ACTIVITY » Write out each record below exactly, without pictures.

(Items from a dataset)
========================================================================

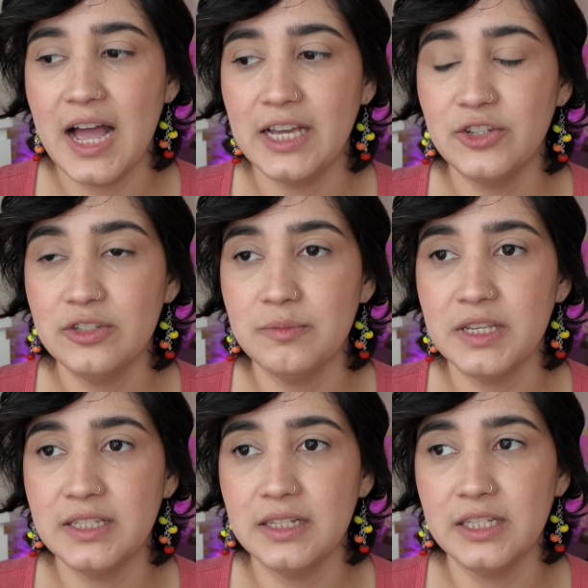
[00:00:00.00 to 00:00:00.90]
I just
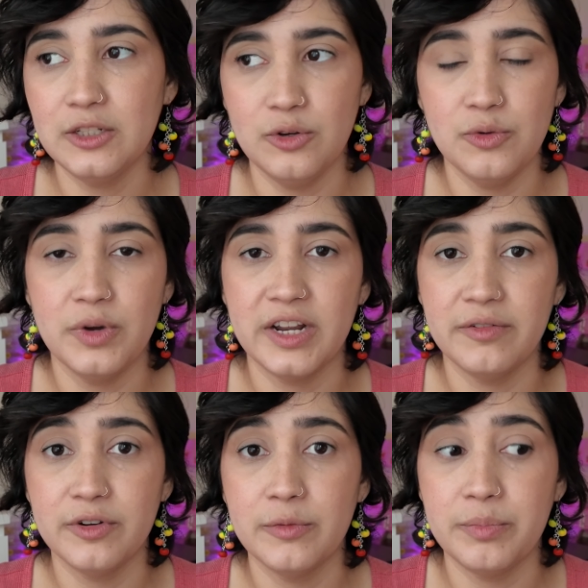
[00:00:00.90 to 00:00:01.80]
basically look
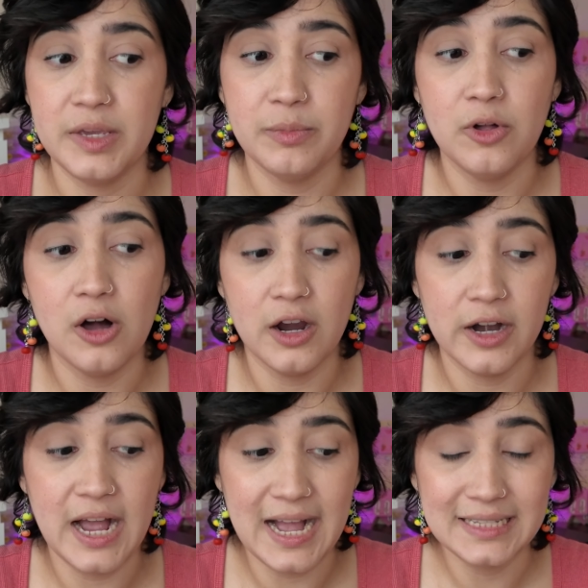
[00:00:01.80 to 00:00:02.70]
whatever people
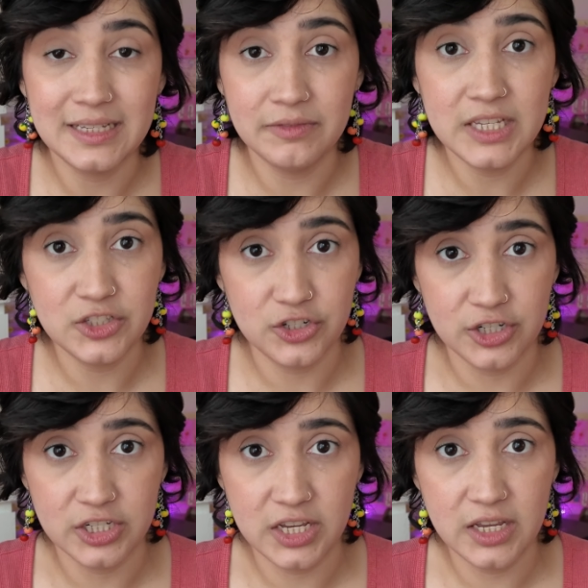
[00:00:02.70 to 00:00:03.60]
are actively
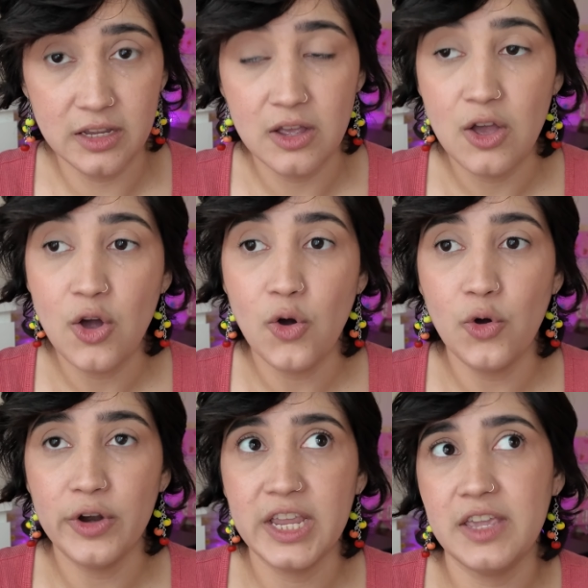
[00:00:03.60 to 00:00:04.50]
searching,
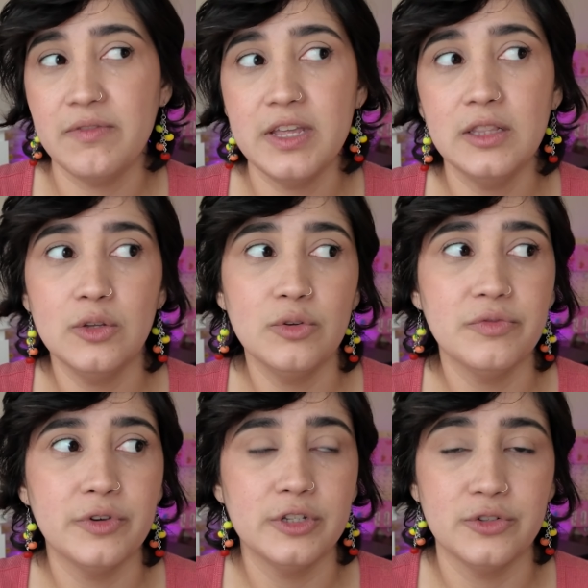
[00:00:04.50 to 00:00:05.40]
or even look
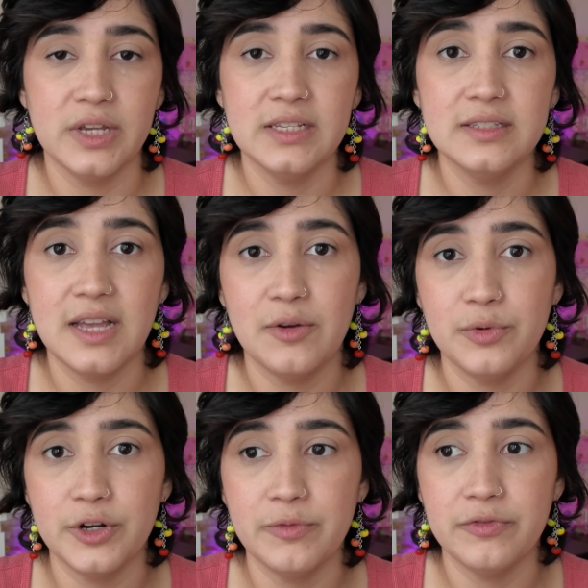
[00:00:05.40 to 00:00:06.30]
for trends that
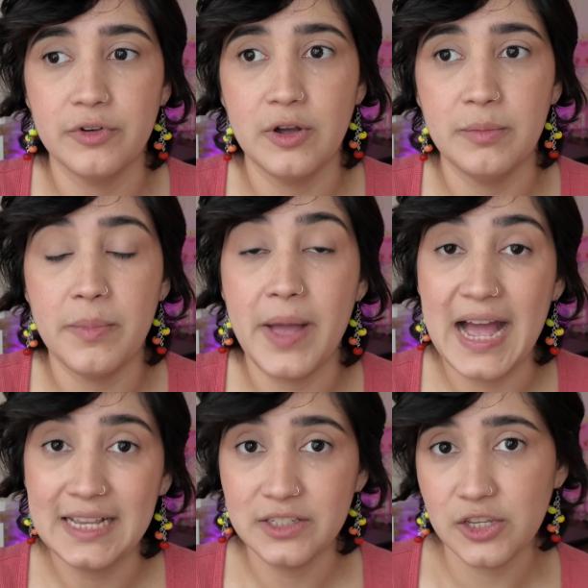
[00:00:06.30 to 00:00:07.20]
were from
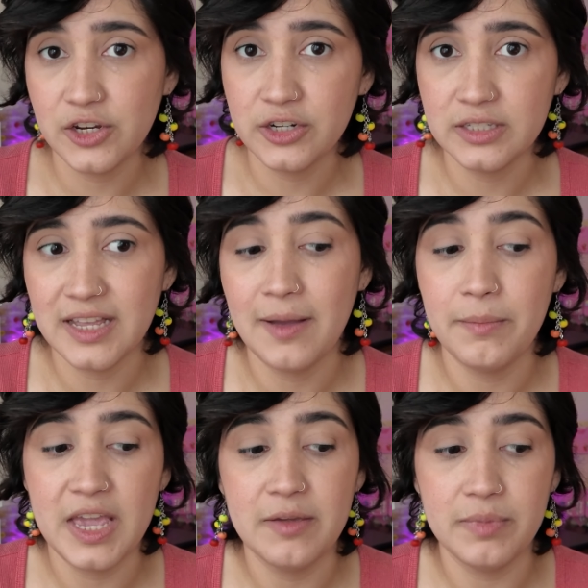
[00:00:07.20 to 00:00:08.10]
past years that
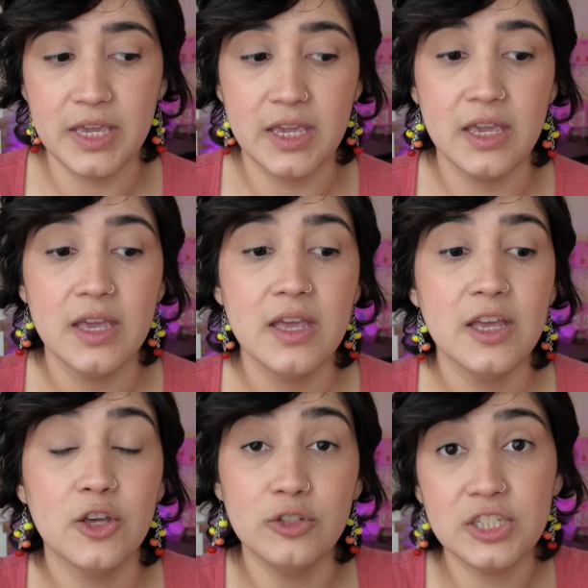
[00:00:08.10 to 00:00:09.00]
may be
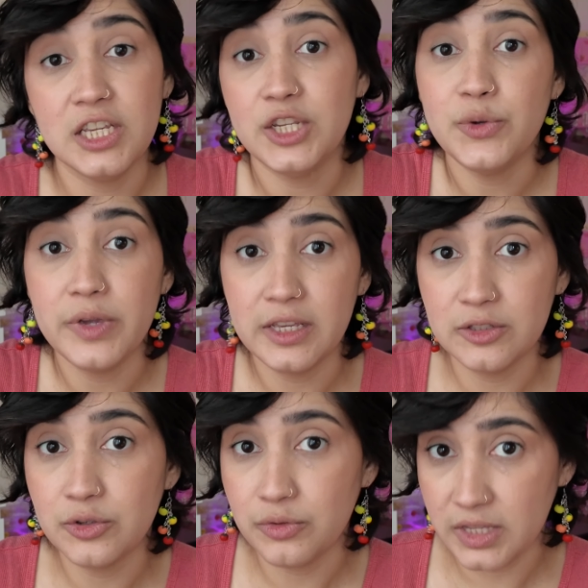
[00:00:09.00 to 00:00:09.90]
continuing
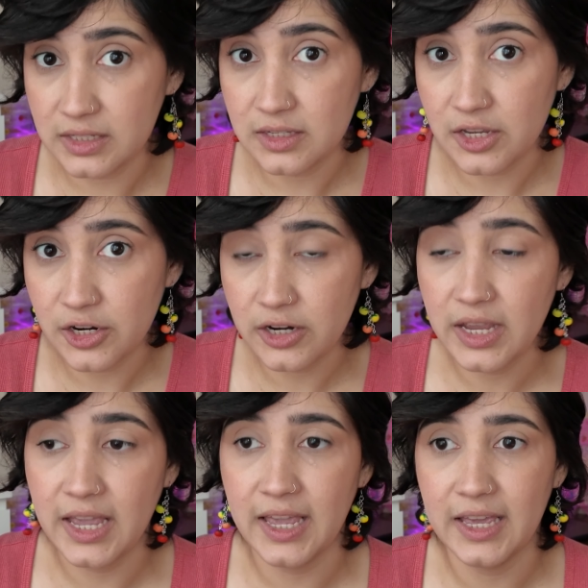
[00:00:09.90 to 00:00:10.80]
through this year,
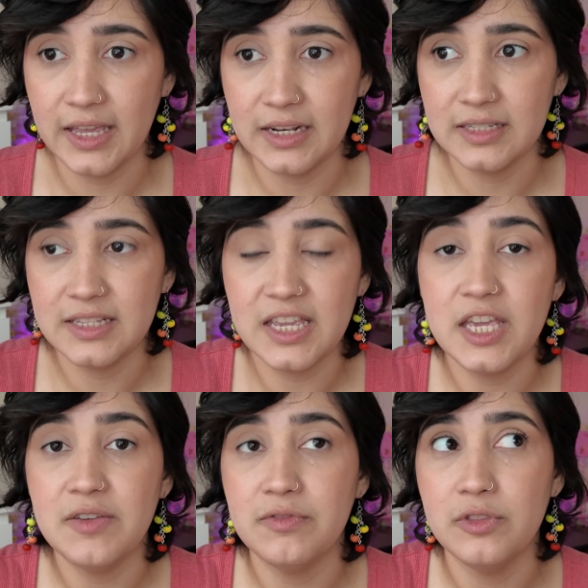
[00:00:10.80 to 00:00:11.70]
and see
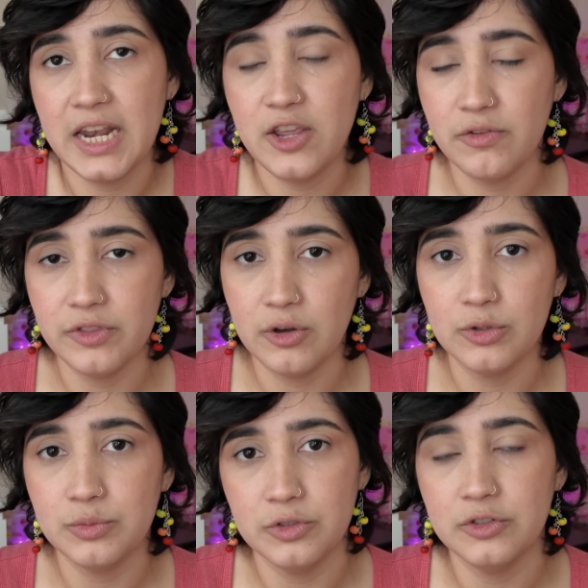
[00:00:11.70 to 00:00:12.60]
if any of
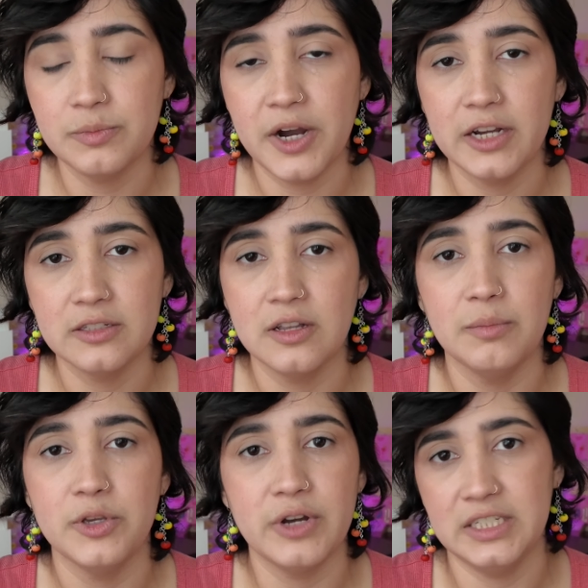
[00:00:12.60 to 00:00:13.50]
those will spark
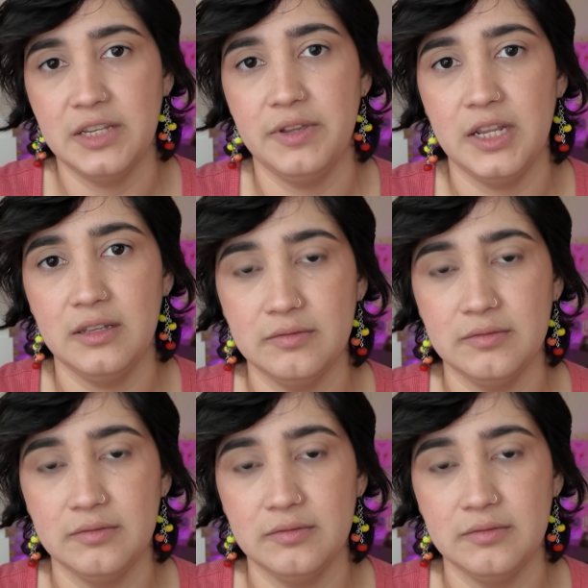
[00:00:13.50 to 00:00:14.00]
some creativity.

========================================================================

EXPECTED ANSWER »
[00:00:00.00 to 00:00:00.90]
I just
[00:00:00.90 to 00:00:01.80]
basically look
[00:00:01.80 to 00:00:02.70]
whatever people
[00:00:02.70 to 00:00:03.60]
are actively
[00:00:03.60 to 00:00:04.50]
searching,
[00:00:04.50 to 00:00:05.40]
or even look
[00:00:05.40 to 00:00:06.30]
for trends that
[00:00:06.30 to 00:00:07.20]
were from
[00:00:07.20 to 00:00:08.10]
past years that
[00:00:08.10 to 00:00:09.00]
may be
[00:00:09.00 to 00:00:09.90]
continuing
[00:00:09.90 to 00:00:10.80]
through this year,
[00:00:10.80 to 00:00:11.70]
and see
[00:00:11.70 to 00:00:12.60]
if any of
[00:00:12.60 to 00:00:13.50]
those will spark
[00:00:13.50 to 00:00:14.00]
some creativity.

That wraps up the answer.